According to certain embodiments, the antibiotic is chosen for
Klebsiella, particularly K. pneumoniae, from the group consisting
of Ampicillin-sulbactam (A/S) and Levofloxacin (LVX).
[0098] A fourth aspect of the present invention relates to a method
of determining structural variations and SNPs of a genome of a
microorganism for a clinical isolate of the microorganism,
particularly a bacterial microorganism, comprising:
[0099] obtaining or providing at least one nucleic acid, e.g. gene,
sequence of the clinical isolate of the microorganism, particularly
the bacterial microorganism; and determining the presence of
structural variations and SNPs in the at least one nucleic acid,
e.g. gene, sequence of the clinical isolate of the microorganism,
particularly bacterial microorganism, as determined by the method
of the first aspect.
[0100] With this method, antimicrobial drug, e.g. antibiotic,
resistances in an unknown isolate of a microorganism, e.g.
bacterial microorganism, can be determined.
[0101] A simple read out concept for a diagnostic test as described
in this aspect can be as follows.
[0102] A sample, e.g. blood from a patient, is used for molecular
testing, e.g. using next generation sequencing (NGS), and then a
molecular fingerprint is taken, e.g. in case of NGS a sequence of
selected genomic/plasmid regions or the whole genome is assembled.
This is then compared to a reference library containing several
reference sequences and/or a pangenome, i.e. selected sequences or
the whole sequence are/is compared to one or more reference
sequences and/or a pangenome, and structural variations
(sequence/gene additions/deletions, etc.) and SNPs are correlated
with susceptibility/resistance profiles of reference sequences of
the reference library. The reference library herein contains many
genomes and/or one or more pan-genomes and is different from a
reference genome. Then the result is reported, which can comprise
ID (pathogen identification), i.e. a list of all (pathogenic)

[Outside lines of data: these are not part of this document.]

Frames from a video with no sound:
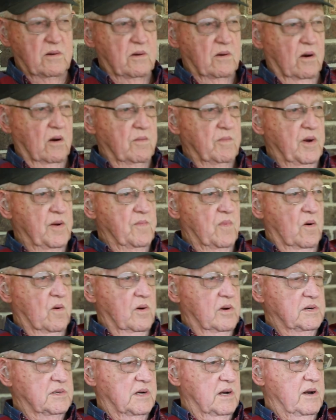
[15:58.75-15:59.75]
Army
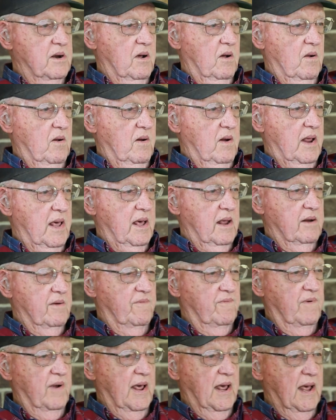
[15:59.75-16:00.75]
boys and all how
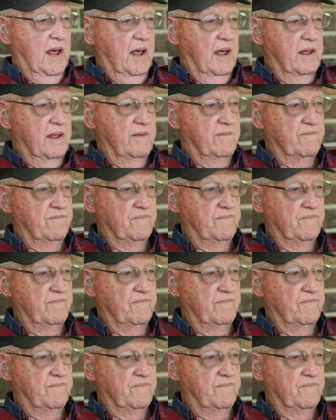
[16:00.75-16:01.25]
to fly.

species identified in the sample, and AST (antimicrobial
susceptibility testing), i.e. a list including a
susceptibility/resistance profile for all species listed, based on
structural variations.
[0103] According to certain embodiments, statistical analysis in
the present method is carried out using Fisher's test with
p<10.sup.-3, preferably p<10.sup.-6, preferably
p<10.sup.-9. Also, according to certain embodiments, the method
further comprises correlating different genetic sites to each
other.
[0104] Again, in the second, third and fourth aspect, the different
steps herein can be carried out as described with regard to the
first aspect of the present invention.
[0105] According to certain embodiments, the obtaining or providing
of a sample containing or suspected of containing at least one
microorganism, preferably a bacterial microorganism, e.g. one or
more of Acinetobacter, Escherichia, e.g. E. coli, Enterobacter,
Klebsiella, Proteus, Pseudomonas, Salmonella, Serratia, Shigella
and/or Staphylococcus species, from the patient in the methods of
the invention can comprise the following:
[0106] A sample of a vertebrate, e.g. a human, e.g. is provided or
obtained and nucleic acid sequences, e.g. DNA or RNA sequences, are
recorded by a known method for recording nucleic acid, which is not
particularly limited. For example, nucleic acid can be recorded by
a sequencing method, wherein any sequencing method is appropriate,
particularly sequencing methods wherein a multitude of sample
components, as e.g. in a blood sample, can be analyzed for nucleic
acids and/or nucleic acid fragments and/or parts thereof contained
therein in a short period of time, including the nucleic acids
and/or nucleic acid fragments and/or parts thereof of the
microorganism. For example, sequencing can be carried out using
polymerase chain reaction (PCR), particularly multiplex PCR, or
high throughput sequencing or next generation sequencing,
preferably using high-throughput sequencing. For sequencing,
preferably an in vitro sample is used.
[0107] The data obtained by the sequencing can be in any format,
and can then be analyzed as described with regard to the first to
fourth aspect of the present invention.
[0108] In a fifth aspect the present invention relates to one or
more computer program products comprising computer executable
instructions which, when executed, perform a method according to
any one of the first to the fourth aspect of the present
invention.
[0109] In certain embodiments the computer program product is one
on which program commands or program codes of a computer program
for executing said method are stored. According to certain
embodiments the computer program product is a storage medium. As
noted above, the computer program products of the present invention
can be self-learning, e.g. with respect to the first and second
data sets.
[0110] In order to obtain the best possible information from the
highly complex genetic data and develop an optimum model for
diagnostic and therapeutical uses as well as the methods of the
present invention--which can be applied stably in clinical
routine--a thorough in silico analysis can be necessary. The
proposed principle is based on a combination of different
approaches, e.g. assembly of the nucleic acid, e.g. gene, sequences
and/or genome of the microorganisms, at least in part and
optionally annotating the sequences to one or more reference
sequences and/or one or more pan-genomes, and/or alignment of the
sequence data of the clinical isolate to be determined with one or
more reference sequences and/or one or more pan-genomes, and
correlation of structural variations and SNPs found in every
sample, e.g. from each patient, respectively an unknown clinical
isolate, with all references and drugs, e.g. antibiotics, or only
one or some of them, and search for structural variations and SNPs
which occur in one or several drugs and one or several strains.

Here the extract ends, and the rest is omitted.